Liberals in government are desperate to manipulate the Wuhan virus for partisan gain.
For Democrats, it’s the perfect time to push for socializing the entire healthcare system.
Rep. Alexandria Ocasio-Cortez, D-N.Y. tweeted that this is “a great time” for “emergency” measures such as “Medicare for all” and others on the left have insisted that socialized medicine would’ve saved lives from COVID-19.
But according to the numbers, they prove that socialism is a disaster.
If anything, figures show precisely why socialized medicine can take a catastrophe such as the coronavirus pandemic and make it far, far worse.
Some of the hardest-hit nations in the world are those with socialized medicine.
Canada, often praised by the left as a model to emulate, has a higher total case-fatality ratio than the United States, according to an analysis from Johns Hopkins University of Medicine.
That same analysis also finds that France, the United Kingdom, Italy, Spain, and Belgium have higher case fatality ratios and higher rates of deaths per 100,000 people.
The United Kingdom has double the deaths per 100,000 … while Belgium is watching people fall to this deadly disease at nearly triple the rate in the United States.
Another analysis, by the Council on Foreign Relations, finds Britain spends far less on healthcare overall than other nations, including the United States – but they’re paying for those lower costs in other ways.
Specifically, they’re unable to get care exactly when they need it –– which would, unfortunately, include emergency situations.
“The system has faced criticism over a lack of funding and decreasing quality, particularly for primary care,” the report warns.
The circumstances are only getting worse amid the pandemic, as the U.K. now has just two acute-care hospital beds per thousand people, one of the lowest rates for industrialized nations.
Even The Washington Post was forced to admit the truth, running an editorial with the headline “Why this pandemic is an indictment of socialized medicine.”
The column by Marc A. Thiessen – a former speechwriter for then-President George W. Bush – notes that the United States has more ICU beds and more essential equipment for fighting the infection when compared to nations with socialized medicine.
“In good times, critical care is rationed under socialized medicine,” he wrote. “In a pandemic, the rationing is even more severe.”
And that could happen here, too, if liberals’ dream of “Medicare for all” ever passes. Thiessen notes the proposal would lead 40 percent cuts in payments to doctors and hospitals.
“Guess what happens when you cut payments by 40 percent,” he wrote. “You get fewer doctors and hospital beds.”
Now, as the numbers show, that’s not just a theoretical argument anymore.
You can see the real-world consequences in the coronavirus statistics around the world.
Sally C. Pipes, head of the Pacific Research Institute, warned in a Fox News column that the United States would’ve been even less prepared for a global pandemic under “Medicare for all.”
She said a 40 percent cut in payments would force hospitals into insolvency – unable to pay debts — especially the one in four rural hospitals already teetering on the brink of closure due to poor finances.

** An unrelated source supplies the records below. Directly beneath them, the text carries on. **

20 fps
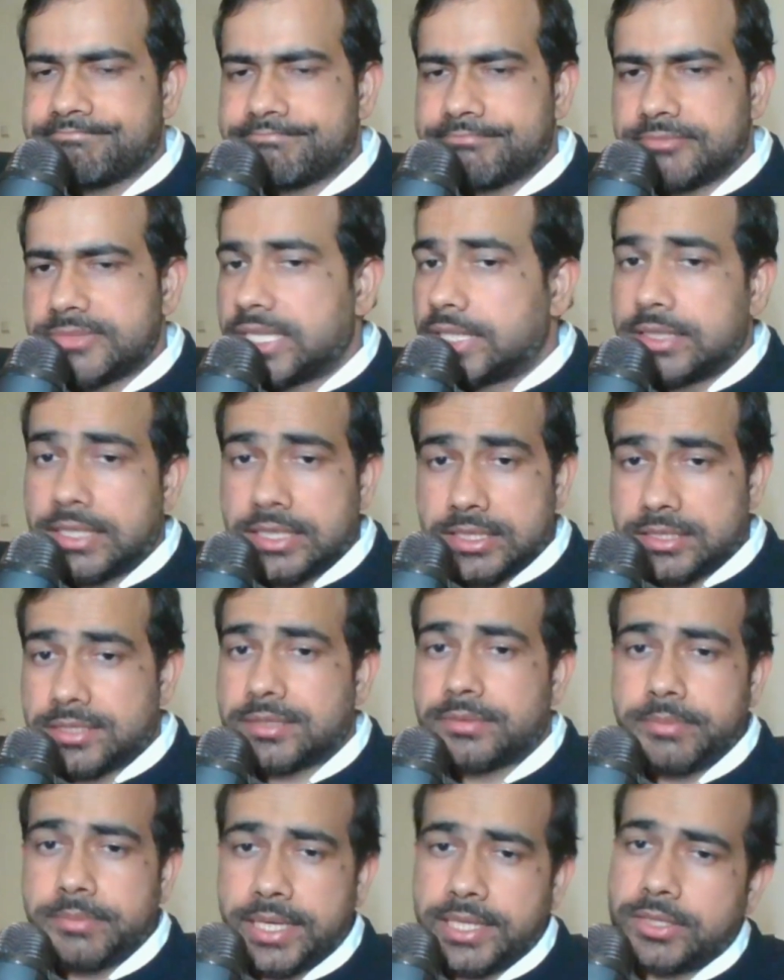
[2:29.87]
That
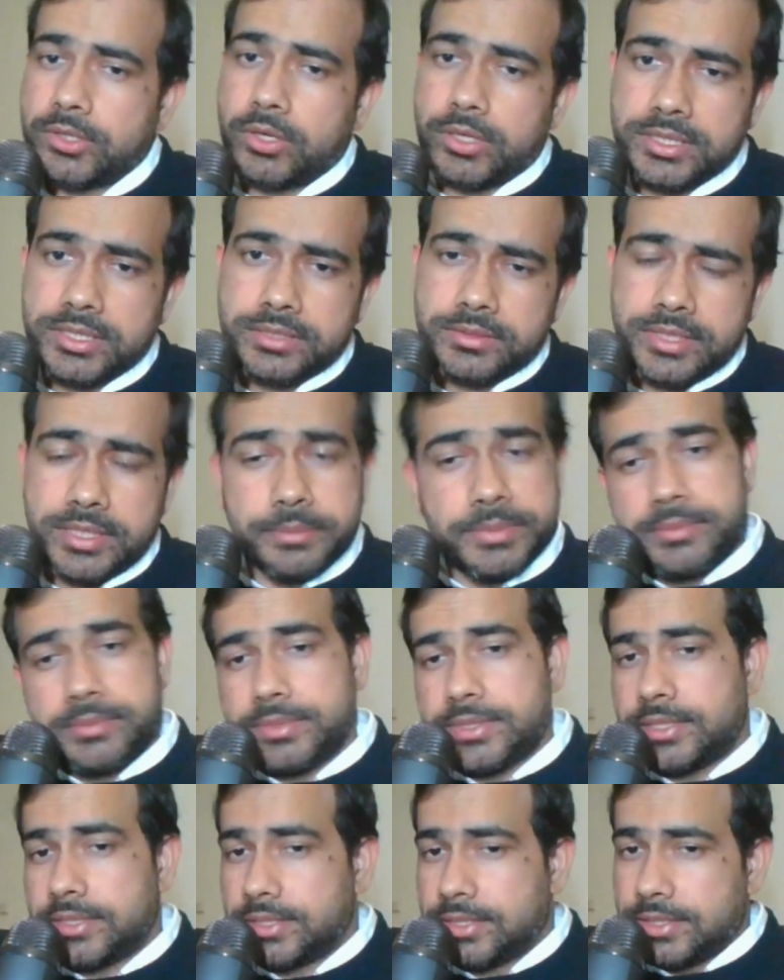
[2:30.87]
that's my knowledge. There may
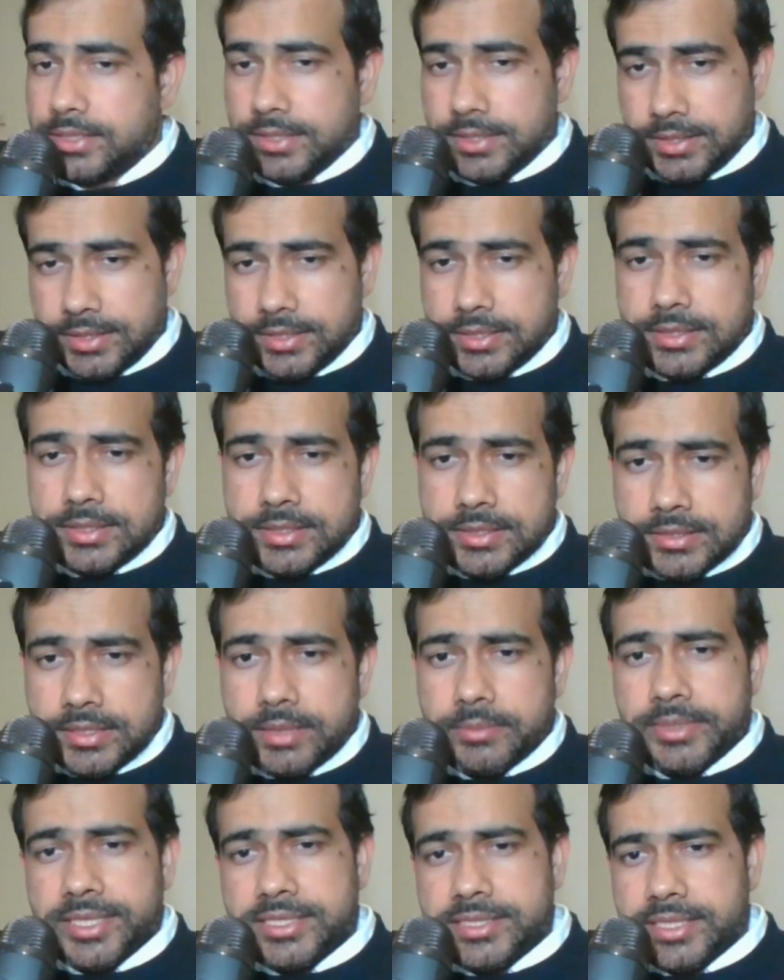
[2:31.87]
be
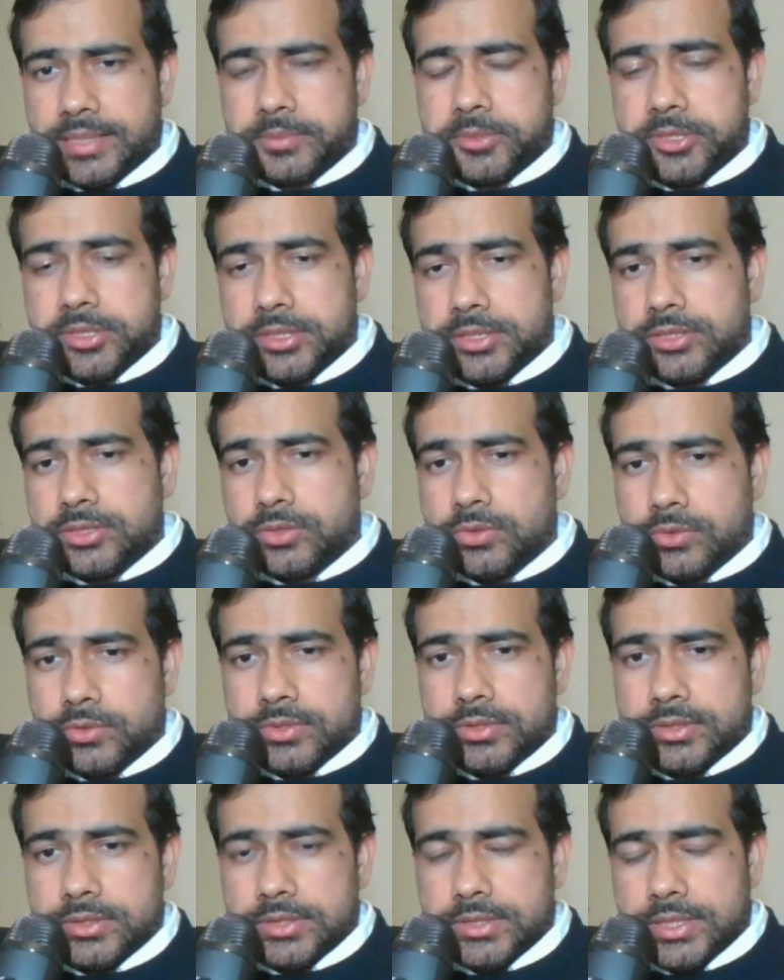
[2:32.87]
some exceptions
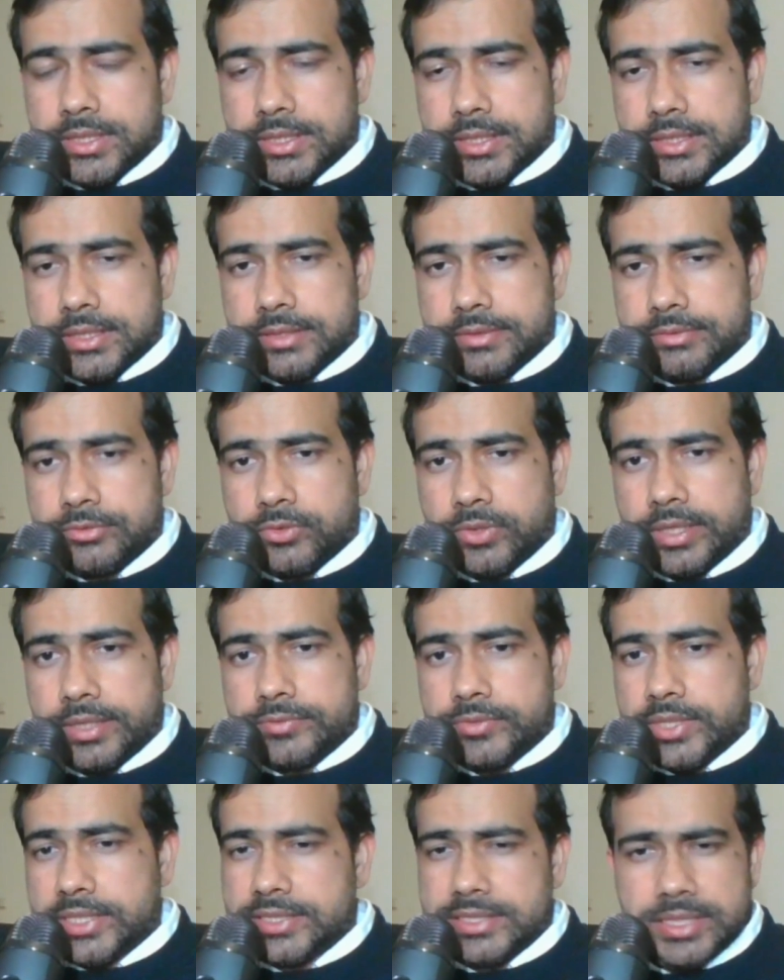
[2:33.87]
though. Uh, if you
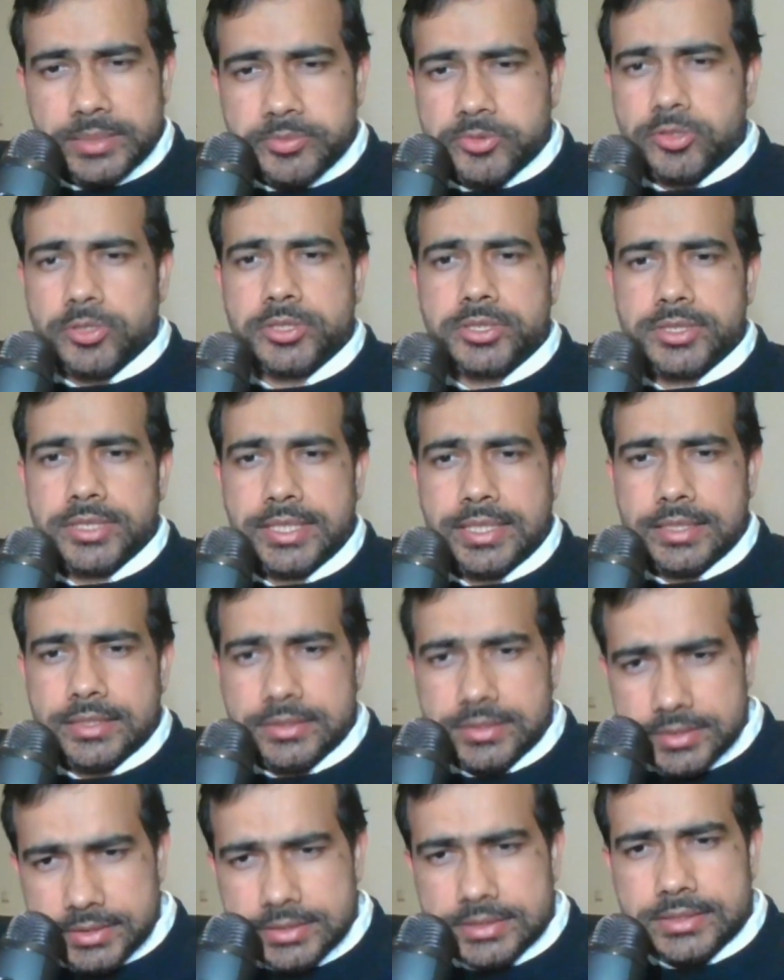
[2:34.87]
have exceptional
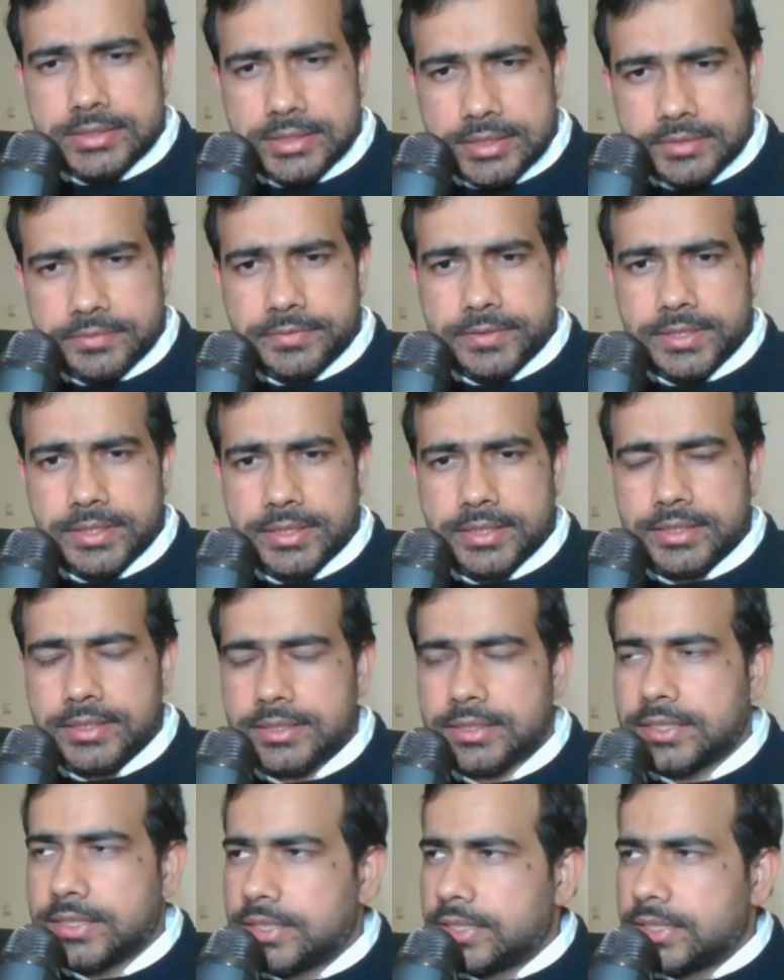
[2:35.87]
skills, it's a different thing.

And she noted that shortages in vital equipment due to these cuts in funding wouldn’t just lead to rationing solely in times of crisis as doctors try to decide who gets limited resources and who doesn’t.
It would happen all the time.
Doctors would constantly be forced to sacrifice patients and more citizens would suffer.
“Under ‘Medicare for all,’ rationing and long waits for care would become the norm in the United States, too – not just during once-a-generation outbreaks but each and every year,” she concluded.
— Walter W. Murray is a reporter for The Horn News. He is an outspoken conservative and a survival expert, and is the author of “America’s Final Warning.”